[PATCH] drm/amdgpu: Raven: don't allow mixing GTT and VRAM

Thu Jul 17 15:34:27 UTC 2025

On 17.07.25 16:58, Alex Deucher wrote:
> On Wed, Jul 16, 2025 at 8:13 PM Brian Geffon <bgeffon at google.com> wrote:
>> On Wed, Jul 16, 2025 at 5:03 PM Alex Deucher <alexdeucher at gmail.com> wrote:
>>> On Wed, Jul 16, 2025 at 12:40 PM Brian Geffon <bgeffon at google.com> wrote:
>>>> On Wed, Jul 16, 2025 at 12:33 PM Alex Deucher <alexdeucher at gmail.com> wrote:
>>>>> On Wed, Jul 16, 2025 at 12:18 PM Brian Geffon <bgeffon at google.com> wrote:
>>>>>>
>>>>>> Commit 81d0bcf99009 ("drm/amdgpu: make display pinning more flexible (v2)")
>>>>>> allowed for newer ASICs to mix GTT and VRAM, this change also noted that
>>>>>> some older boards, such as Stoney and Carrizo do not support this.
>>>>>> It appears that at least one additional ASIC does not support this which
>>>>>> is Raven.
>>>>>>
>>>>>> We observed this issue when migrating a device from a 5.4 to 6.6 kernel
>>>>>> and have confirmed that Raven also needs to be excluded from mixing GTT
>>>>>> and VRAM.
>>>>>
>>>>> Can you elaborate a bit on what the problem is?  For carrizo and
>>>>> stoney this is a hardware limitation (all display buffers need to be
>>>>> in GTT or VRAM, but not both).  Raven and newer don't have this
>>>>> limitation and we tested raven pretty extensively at the time.
>>>>
>>>> Thanks for taking the time to look.

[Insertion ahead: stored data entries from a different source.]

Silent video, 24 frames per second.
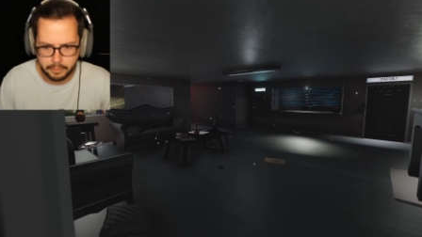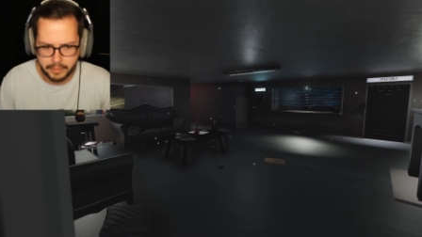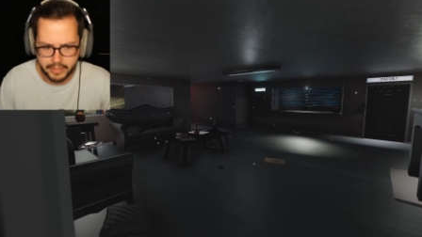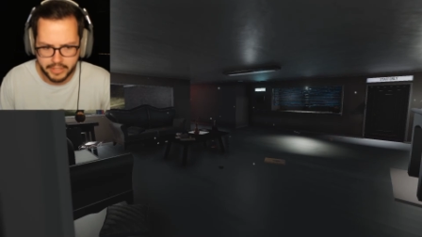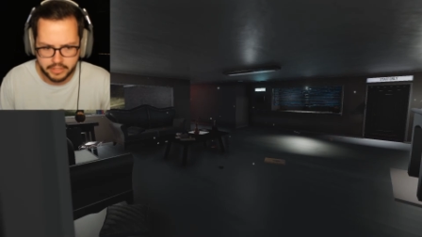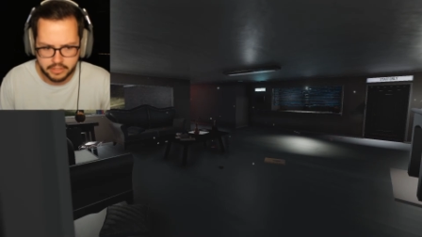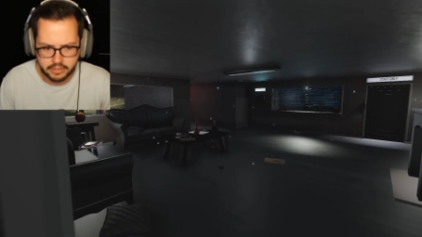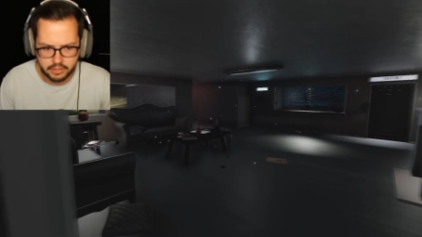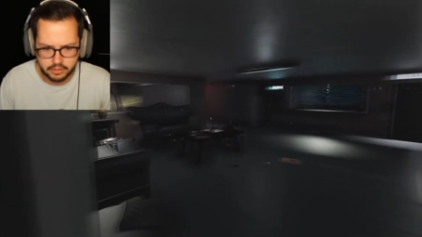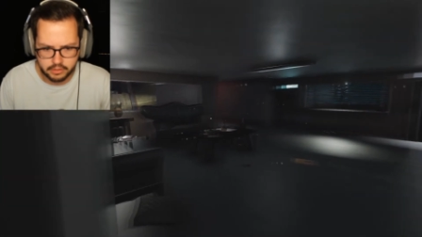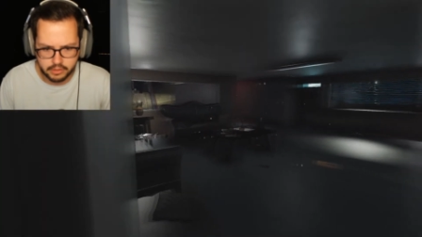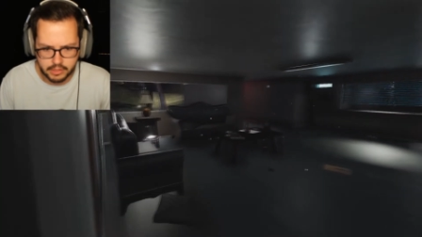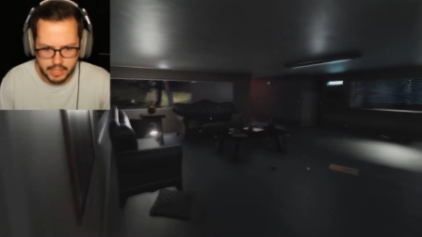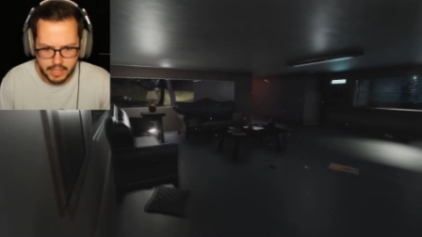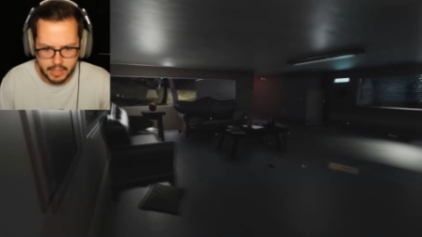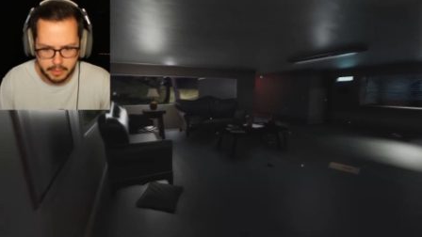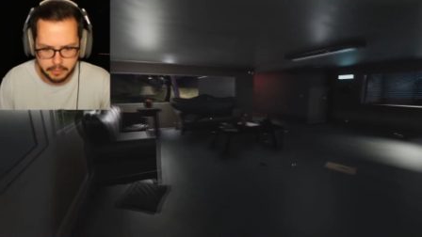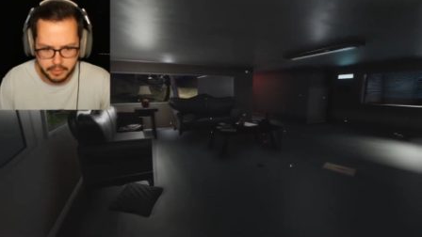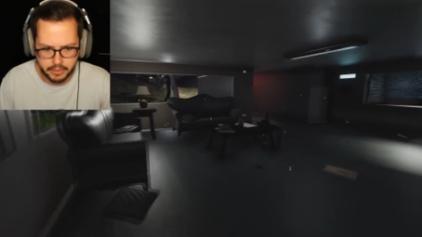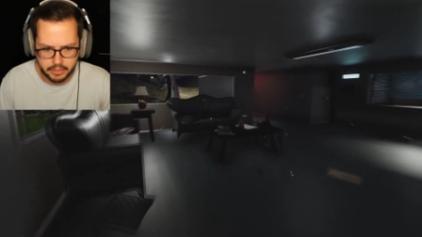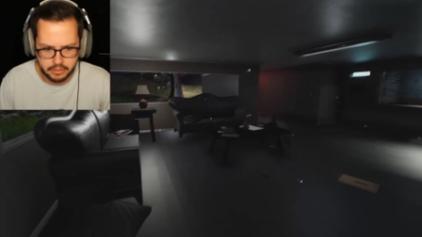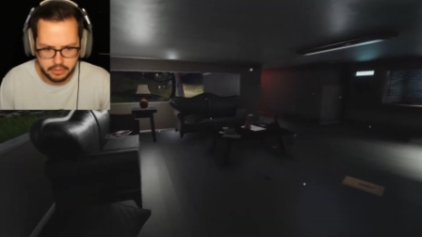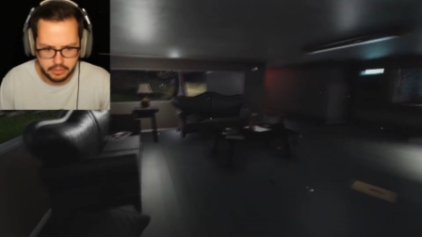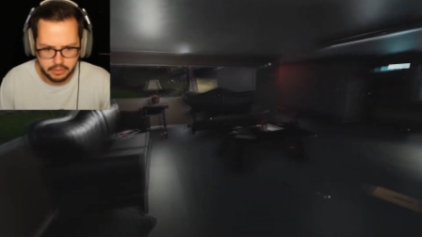we're back in the
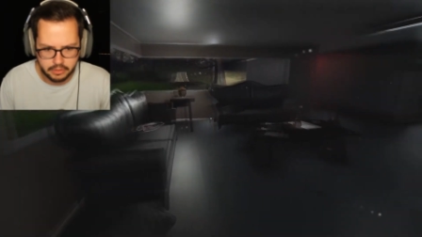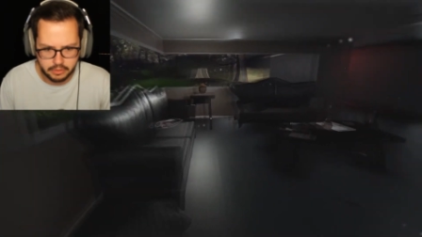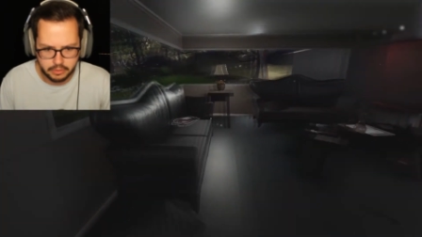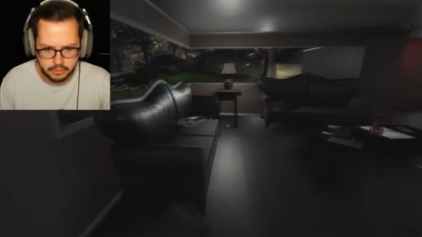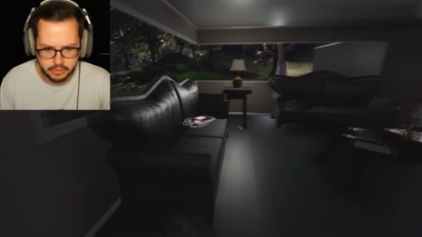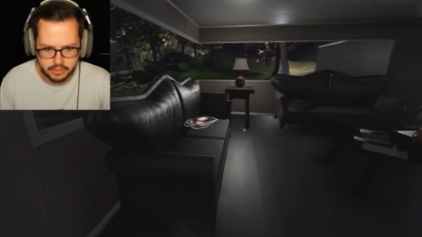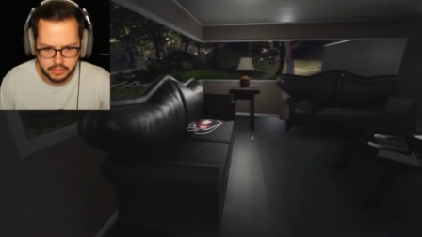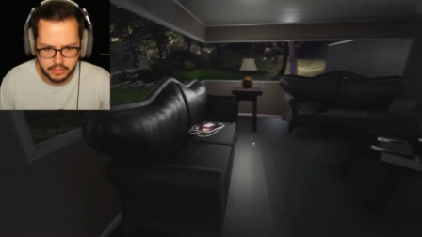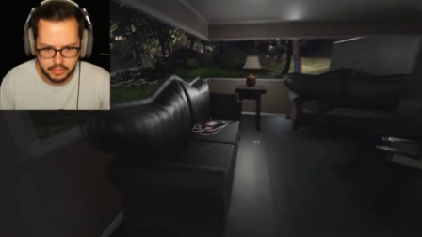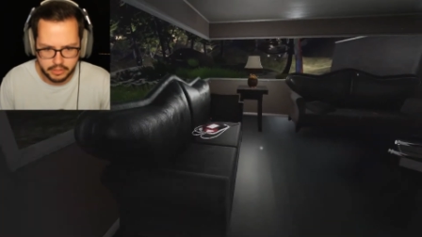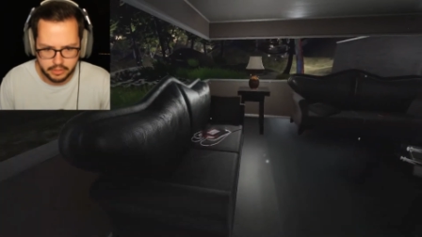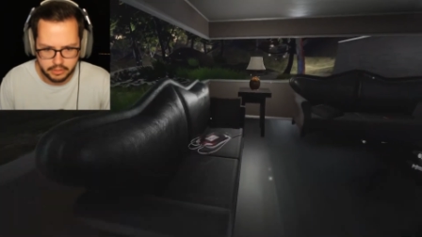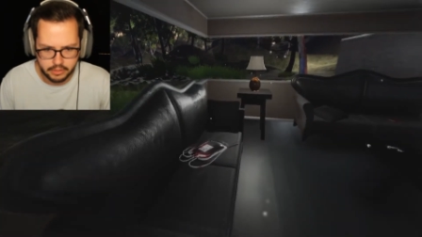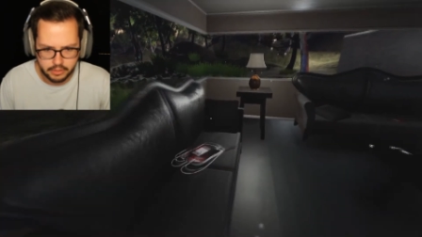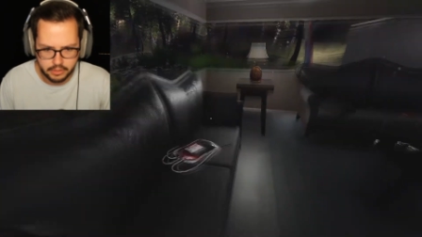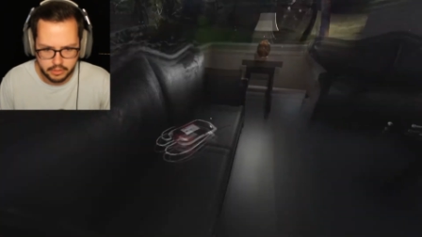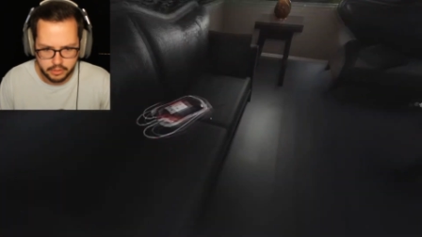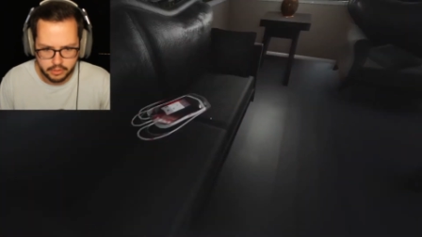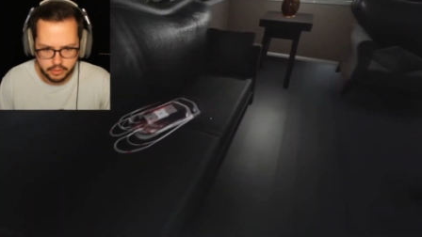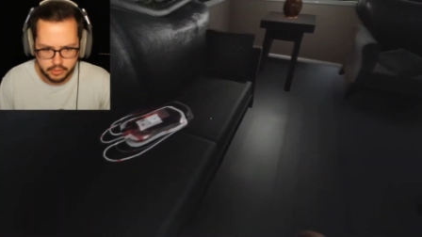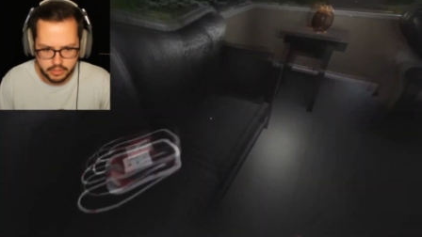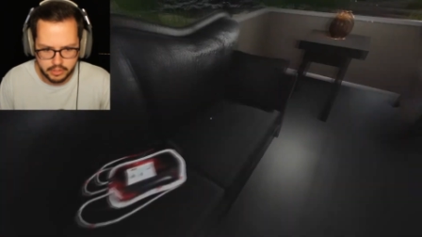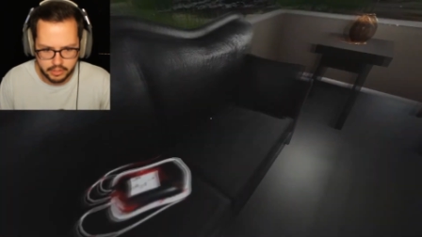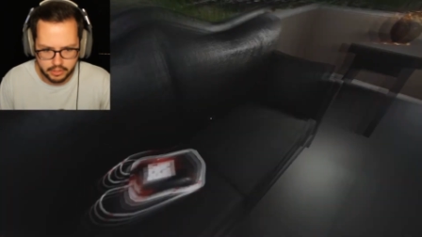lobby. Okay,
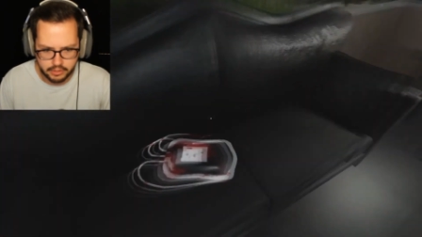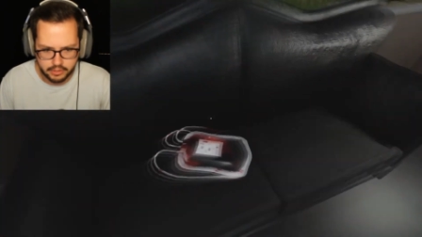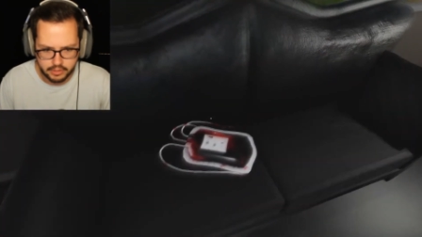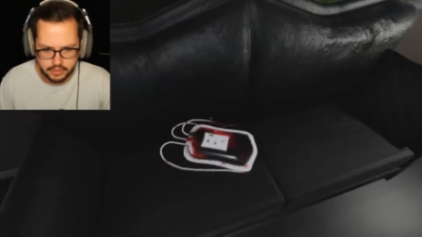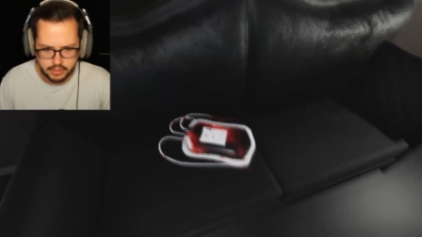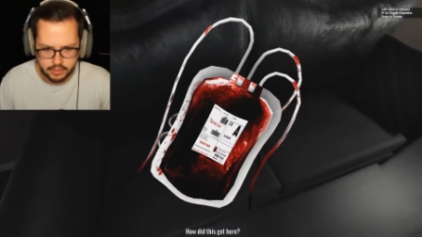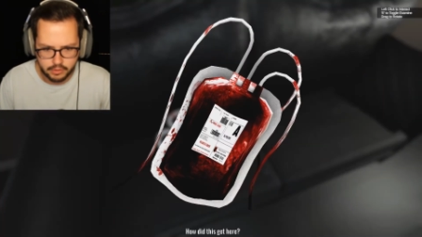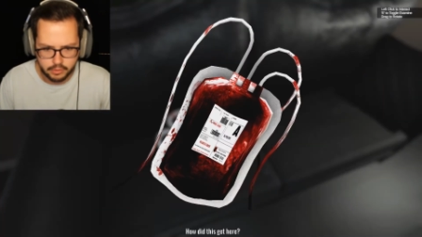okay.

We have automated testing and a
>>>> few igt gpu tools tests failed and after debugging we found that
>>>> commit 81d0bcf99009 is what introduced the failures on this hardware
>>>> on 6.1+ kernels. The specific tests that fail are kms_async_flips and
>>>> kms_plane_alpha_blend, excluding Raven from this sharing of GTT and
>>>> VRAM buffers resolves the issue.
>>>
>>> + Harry and Leo
>>>
>>> This sounds like the memory placement issue we discussed last week.
>>> In that case, the issue is related to where the buffer ends up when we
>>> try to do an async flip.  In that case, we can't do an async flip
>>> without a full modeset if the buffers locations are different than the
>>> last modeset because we need to update more than just the buffer base
>>> addresses.  This change works around that limitation by always forcing
>>> display buffers into VRAM or GTT.  Adding raven to this case may fix
>>> those tests but will make the overall experience worse because we'll
>>> end up effectively not being able to not fully utilize both gtt and
>>> vram for display which would reintroduce all of the problems fixed by
>>> 81d0bcf99009 ("drm/amdgpu: make display pinning more flexible (v2)").
>>
>> Thanks Alex, the thing is, we only observe this on Raven boards, why
>> would Raven only be impacted by this? It would seem that all devices
>> would have this issue, no? Also, I'm not familiar with how
> 
> It depends on memory pressure and available memory in each pool.
> E.g., initially the display buffer is in VRAM when the initial mode
> set happens.  The watermarks, etc. are set for that scenario.  One of
> the next frames ends up in a pool different than the original.  Now
> the buffer is in GTT.  The async flip interface does a fast validation
> to try and flip as soon as possible, but that validation fails because
> the watermarks need to be updated which requires a full modeset.
> 
> It's tricky to fix because you don't want to use the worst case
> watermarks all the time because that will limit the number available
> display options and you don't want to force everything to a particular
> memory pool because that will limit the amount of memory that can be
> used for display (which is what the patch in question fixed).  Ideally
> the caller would do a test commit before the page flip to determine
> whether or not it would succeed before issuing it and then we'd have
> some feedback mechanism to tell the caller that the commit would fail
> due to buffer placement so it would do a full modeset instead.  We
> discussed this feedback mechanism last week at the display hackfest.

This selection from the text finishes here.